**Task brief:** Nothing but a number is needed: the count of lines below that include "video".

Stored data entries

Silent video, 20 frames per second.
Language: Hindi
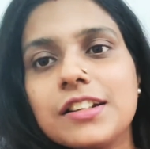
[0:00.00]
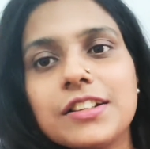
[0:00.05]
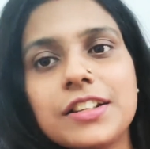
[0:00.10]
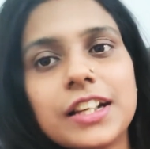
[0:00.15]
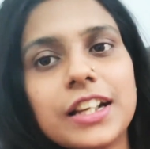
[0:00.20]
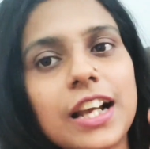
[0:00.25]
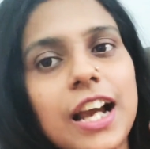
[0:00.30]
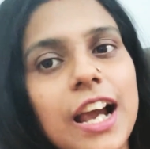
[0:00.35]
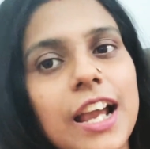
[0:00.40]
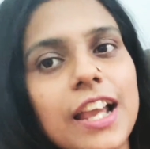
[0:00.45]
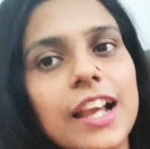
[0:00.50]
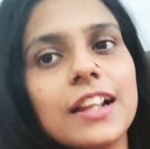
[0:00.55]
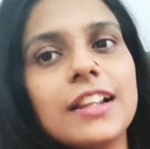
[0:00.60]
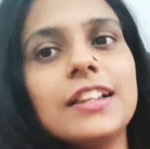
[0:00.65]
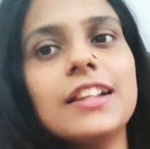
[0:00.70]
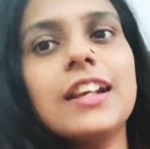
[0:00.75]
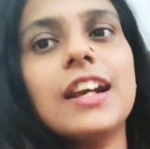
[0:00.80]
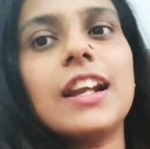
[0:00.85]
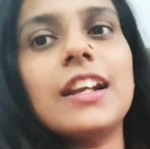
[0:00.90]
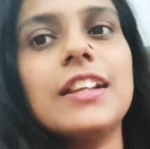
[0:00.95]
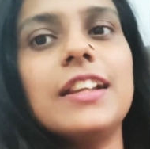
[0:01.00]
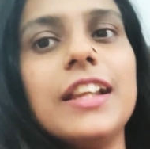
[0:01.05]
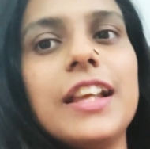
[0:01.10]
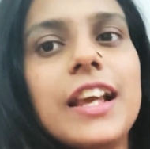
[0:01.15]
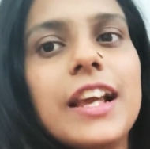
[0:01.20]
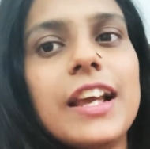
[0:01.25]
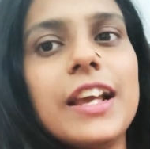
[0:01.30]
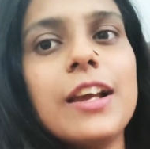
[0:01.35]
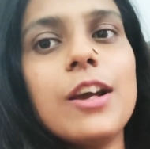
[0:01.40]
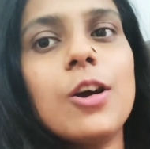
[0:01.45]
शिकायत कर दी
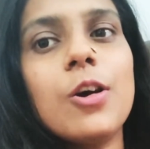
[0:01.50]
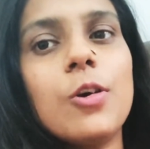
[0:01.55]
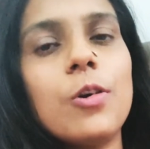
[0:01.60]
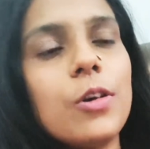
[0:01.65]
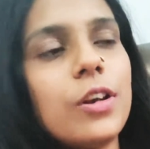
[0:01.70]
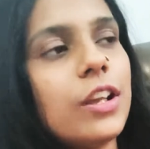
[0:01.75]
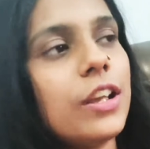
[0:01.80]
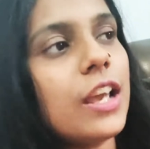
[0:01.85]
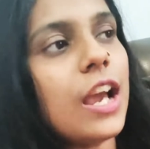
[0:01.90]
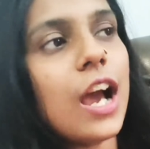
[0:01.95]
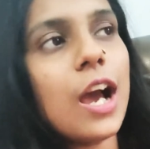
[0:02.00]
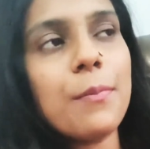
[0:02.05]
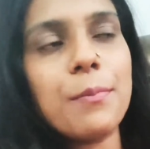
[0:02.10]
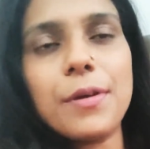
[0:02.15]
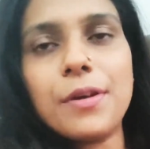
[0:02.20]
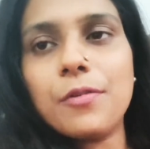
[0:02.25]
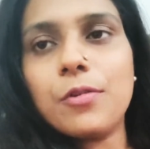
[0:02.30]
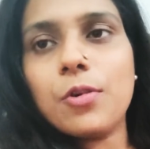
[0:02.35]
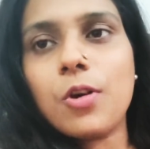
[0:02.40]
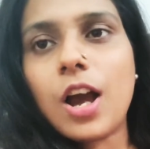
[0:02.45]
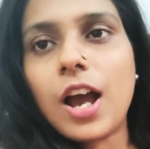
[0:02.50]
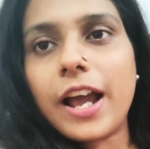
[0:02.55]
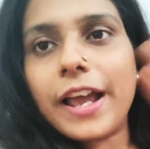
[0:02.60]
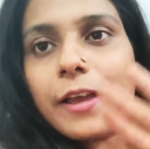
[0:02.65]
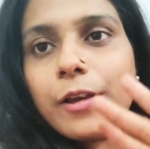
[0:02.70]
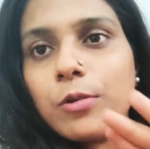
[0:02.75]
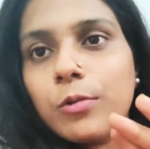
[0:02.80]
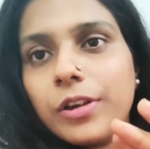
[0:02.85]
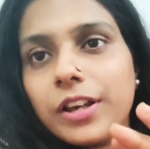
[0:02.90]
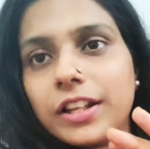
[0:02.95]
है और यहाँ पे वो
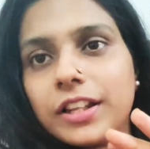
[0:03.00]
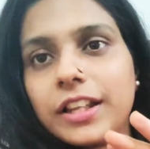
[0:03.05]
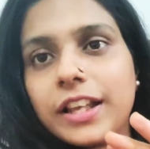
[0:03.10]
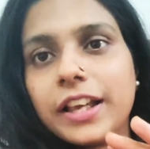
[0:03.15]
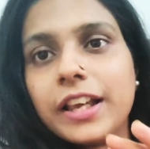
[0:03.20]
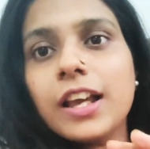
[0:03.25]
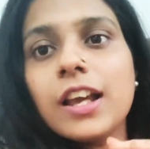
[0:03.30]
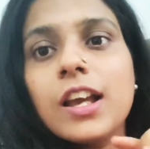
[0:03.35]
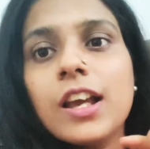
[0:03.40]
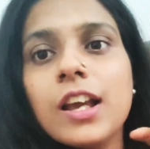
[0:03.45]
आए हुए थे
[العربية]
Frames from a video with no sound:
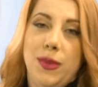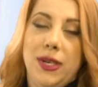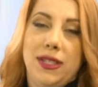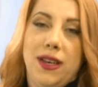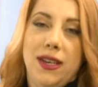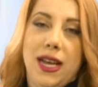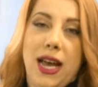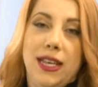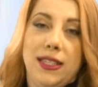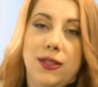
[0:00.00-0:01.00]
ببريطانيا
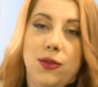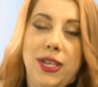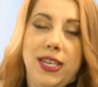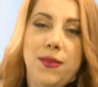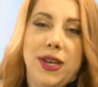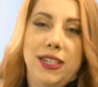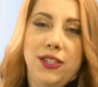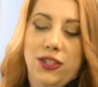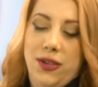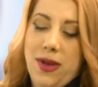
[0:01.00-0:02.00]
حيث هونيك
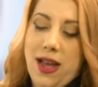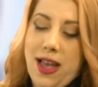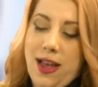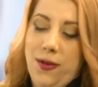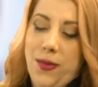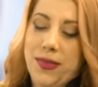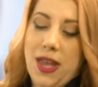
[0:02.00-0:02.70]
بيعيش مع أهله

**Problem solution:** 2